The late 19th Century marked the end of the 264-year long isolationist, stagnant Edo period and the ushering in of the Meiji Restoration. Life in Japan between 1860 and 1900 was marked by drastic social, political, and infrastructural changes which opened up Japan to the rest of the world, and helped to create the Japanese culture that we know today.
One major change was the dissolution of an entire class of people: the Samurais. This esteemed group were the military nobility and were the only armed force in Japan. By the 16th Century, after centuries of in-fighting, the Samurai’s role was focused on spiritual guidance instead of battle. They were a sight to behold when they were fully armoured. The cuirass (upper body armour) was made with lamellae, which are oblong pieces of steel linked with leather. Their helmets were usually equipped with a front crest or helm as well as a hair pommel, while their face masks were painted with ugly features, intended to terrify their enemies. Neck curtains, shoulder guards and thigh guards provided extra protection. By 1873, Emperor Meiji removed their right to be the only armed force and he adapted a western-style national army structure. Stripping their status was followed by the removal of their right to wear a katana (traditional Japanese sword) and to execute commoners who were disrespectful to them. Although their status was removed, the Samurais were literate and well-educated, so many went on to serve in the army, or become teachers, businessmen, writers, or government workers.

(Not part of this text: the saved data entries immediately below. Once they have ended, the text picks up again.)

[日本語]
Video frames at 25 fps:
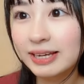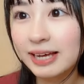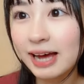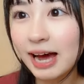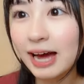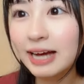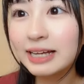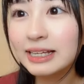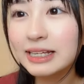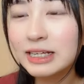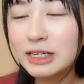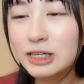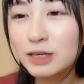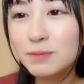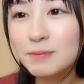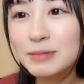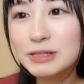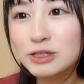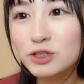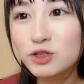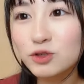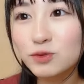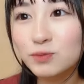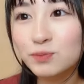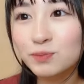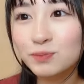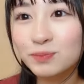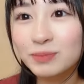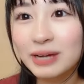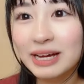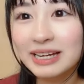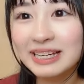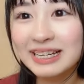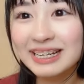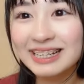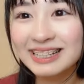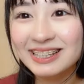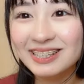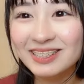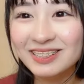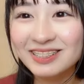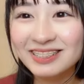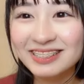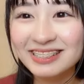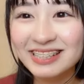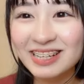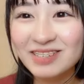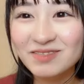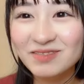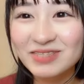会いに行きますんありがとうご
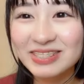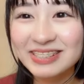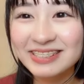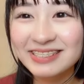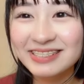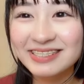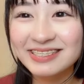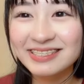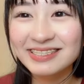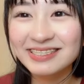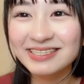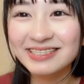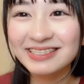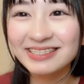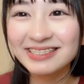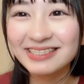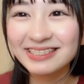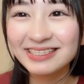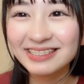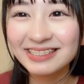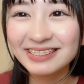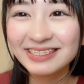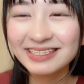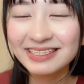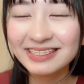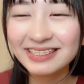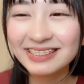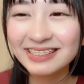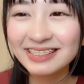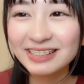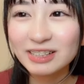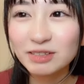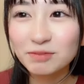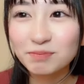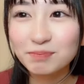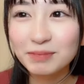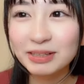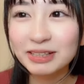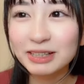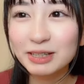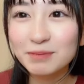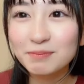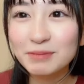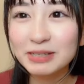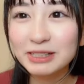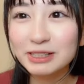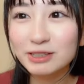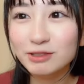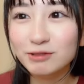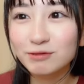ざいますん待って
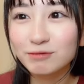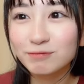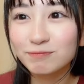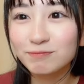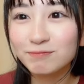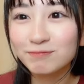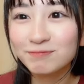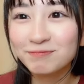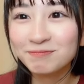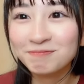ますん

Another noticeable difference in Japanese society at the time was the change in clothing. The government, and by extension, the army, were among the first to wear western clothing for official occasions. However, this type of clothing was restrictive and did not accommodate daily Japanese activities like sitting on the floor or removing your shoes when you enter a house. Traditional Japanese clothing remained the norm for quite some time because loose-fitting T-shaped robes with large sleeves (kimonos) were more appropriate. Whether the locals were working on farms, having a meal at home, or attending a special occasion, various styles of the kimono will would be worn. The robe will usually be worn with geta or zori – footwear that resembled flip-flops.
House-styles changed during this period as well. Traditionally, houses were either pit-dwellings, which were covered with grass, or elevated houses which were built a few feet above the ground. During the Meiji Restoration period, more locals began to copy the house designs of the Samurais. Houses were now built with wood and were equipped with shojis (framed room dividers), fusumas (sliding panels) and engawas (balconies). Unlike the western world, Japanese houses had little furniture. The locals usually kneeled to prepare food, eat, pray, play games, paint, and any other activity that required a sturdy surface. If they had furniture, it was only about two feet above the ground. They sat and slept on tatamis, which is a type of mat/flooring material that is made using rice straw. To this day, some Japanese homes still have tatamis and floor-level seating and beds.
During the Meiji period, there were also changes in the eating habits of the Japanese. Polished rice, soy sauce, tea, and sugar became more popular. Eating seafood was no longer a local preference, but it became a nation-wide practice due to widespread communication and increased social mobility.
In only 40 years, Japan was transformed from a traditional society to one that was becoming a global force to be reckoned with. The people’s relatively quick adherence to these changes display how their loyalties to the emperor have shaped the culture of obedience and harmony that is still present to this day.